• **Exercise requirements**
The listing below contains a span that opens with the line containing "(0.00 s to 0.20 s)" and closes with the line containing "Lip reading: Good question.". Return that span exactly.

• **Input records**

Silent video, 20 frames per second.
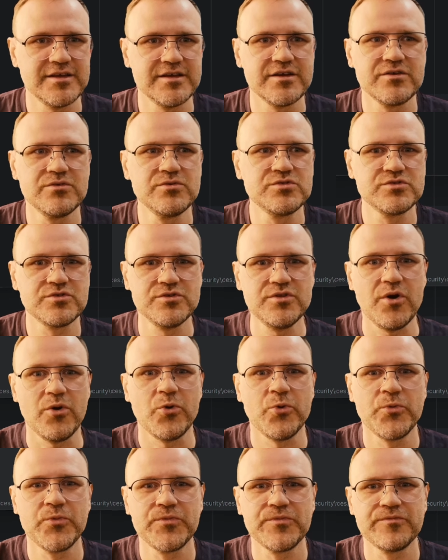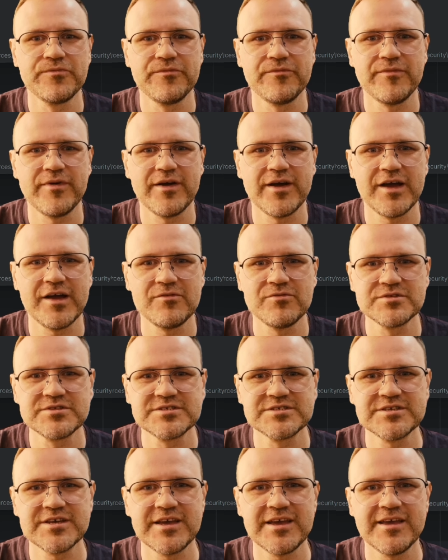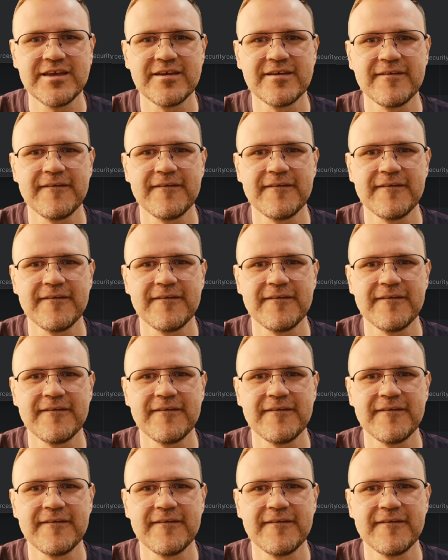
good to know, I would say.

==

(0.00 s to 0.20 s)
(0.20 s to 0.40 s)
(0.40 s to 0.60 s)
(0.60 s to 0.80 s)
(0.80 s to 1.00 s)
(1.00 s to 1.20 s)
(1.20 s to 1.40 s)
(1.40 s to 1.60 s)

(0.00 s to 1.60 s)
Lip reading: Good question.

• **Written solution**
(0.00 s to 0.20 s)
(0.20 s to 0.40 s)
(0.40 s to 0.60 s)
(0.60 s to 0.80 s)
(0.80 s to 1.00 s)
(1.00 s to 1.20 s)
(1.20 s to 1.40 s)
(1.40 s to 1.60 s)

(0.00 s to 1.60 s)
Lip reading: Good question.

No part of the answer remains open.